Jefferson Poirot : “Quand tu vois que ça fait cinq ans que l’on se qualifie, ne pas se qualifier pourrait être une contre-performance, même si on est champions d’Europe”

     

    Invité du podcast de l’Union Bordeaux-Bègles, En Bord Terrain, pour le dernier épisode de la saison, notre pilier gauche Jefferson Poirot est revenu sur la manière dont le groupe a vécu et célébré son deuxième sacre en Champions Cup. Si ce nouveau titre européen a naturellement suscité beaucoup de joie et de fierté au sein du club, le pilier bordelais a expliqué que le contexte de cette fin de saison a largement influencé les célébrations. Contrairement à l’exercice précédent, où l’UBB avait déjà sécurisé sa place en phase finale au moment de disputer la finale européenne, les Bordelo-Béglais restent cette fois engagés dans une lutte pour leur qualification en Top 14. Une situation qui a conduit les joueurs à rapidement se replonger dans leurs objectifs sportifs malgré l’euphorie du sacre :

    “J’ai l’impression que l’on a une saison très différente, dans le sens où quand on est arrivé sur la finale de Champions Cup la saison passée, on était déjà qualifié et on chassait les deux premières places et à Toulon, il ne fallait pas qu’ils prennent cinq points ou quelque chose comme ça. C’était un peu plus simple. Aujourd’hui, quand on a eu terminé la Champions Cup, on s’est de suite dit que le week-end qui suivait à Toulon, il fallait au moins ramener un point, faire une performance, que notre fin de saison n’était pas acquise et que l’on pouvait peut-être ne pas se qualifier. Tout ça, ça rentre aussi en compte dans la façon de s’exprimer et de célébrer le titre. Quand tu vois que ça fait cinq ans que l’on se qualifie, ne pas se qualifier pourrait être une contre-performance, même si on est champions d’Europe”.

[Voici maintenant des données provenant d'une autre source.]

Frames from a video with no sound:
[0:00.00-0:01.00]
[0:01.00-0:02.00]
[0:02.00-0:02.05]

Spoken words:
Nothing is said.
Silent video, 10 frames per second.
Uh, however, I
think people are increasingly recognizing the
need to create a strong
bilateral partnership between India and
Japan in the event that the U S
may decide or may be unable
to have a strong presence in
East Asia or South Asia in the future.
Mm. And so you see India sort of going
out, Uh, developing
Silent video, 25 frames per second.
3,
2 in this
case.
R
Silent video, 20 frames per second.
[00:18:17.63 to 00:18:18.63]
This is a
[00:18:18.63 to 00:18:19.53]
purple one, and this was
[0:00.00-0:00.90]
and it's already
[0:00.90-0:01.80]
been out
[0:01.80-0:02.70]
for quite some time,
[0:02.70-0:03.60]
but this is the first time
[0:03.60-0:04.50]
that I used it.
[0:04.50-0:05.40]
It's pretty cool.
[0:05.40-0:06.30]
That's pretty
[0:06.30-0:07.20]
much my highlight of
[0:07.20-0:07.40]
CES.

    Jefferson Poirot s’est également confié sur ses sensations personnelles à l’approche du sprint final. À bientôt treize saisons sous les couleurs de l’Union Bordeaux-Bègles, le pilier gauche continue d’aborder chaque rencontre avec la même motivation. Conscient que chaque match disputé en cette fin de carrière possède une saveur particulière, il a évoqué son état de forme actuel, son envie de prolonger encore l’aventure cette saison et sa détermination à relever les défis qui attendent le groupe dans les semaines à venir :

    “Je me sens bien. Je fais un peu mes matchs les uns après les autres, même si c’est un peu une phrase bateau. C’est vraiment comme ça que je le vis. Chaque fois que je rentre sur le terrain, je me dis que c’est peut-être le dernier donc qu’il faut en profiter. Je ne savais pas que j’avais déjà fait 27 matchs cette saison. Je suis prêt à relever le défi, parce que c’est un gros défi qui nous attend. J’ai envie d’en faire un 28ème, 29ème et pourquoi pas 30ème. Ca serait bien”.